### Aim of the task
Please retype all of the entries that follow, leaving the images out.

***

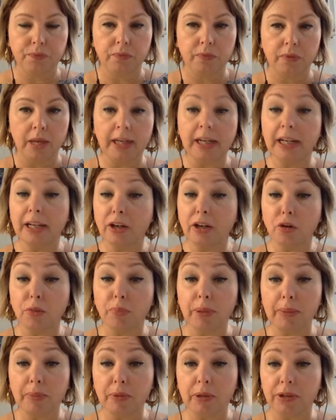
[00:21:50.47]
And a lot of
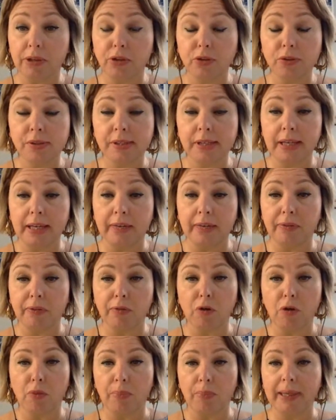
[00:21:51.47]
people can use if they've
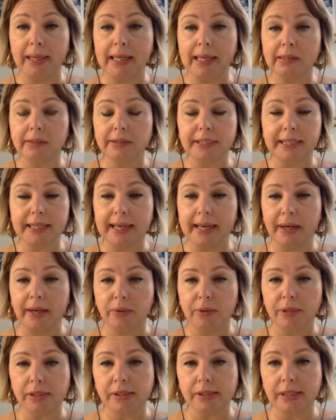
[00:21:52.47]
got PLD
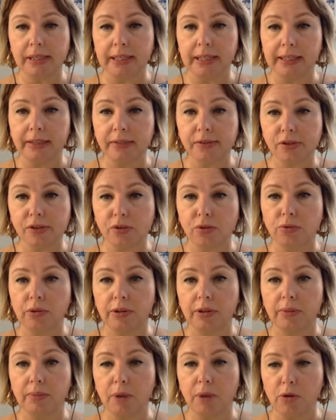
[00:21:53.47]
hours sitting at school
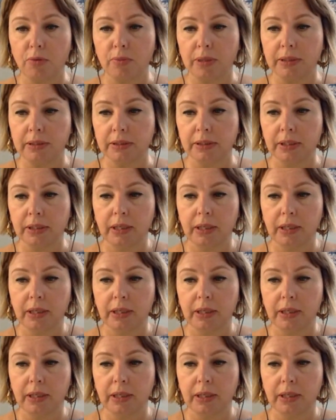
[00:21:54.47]
at the moment,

***

### Solved problem
[00:21:50.47]
And a lot of
[00:21:51.47]
people can use if they've
[00:21:52.47]
got PLD
[00:21:53.47]
hours sitting at school
[00:21:54.47]
at the moment,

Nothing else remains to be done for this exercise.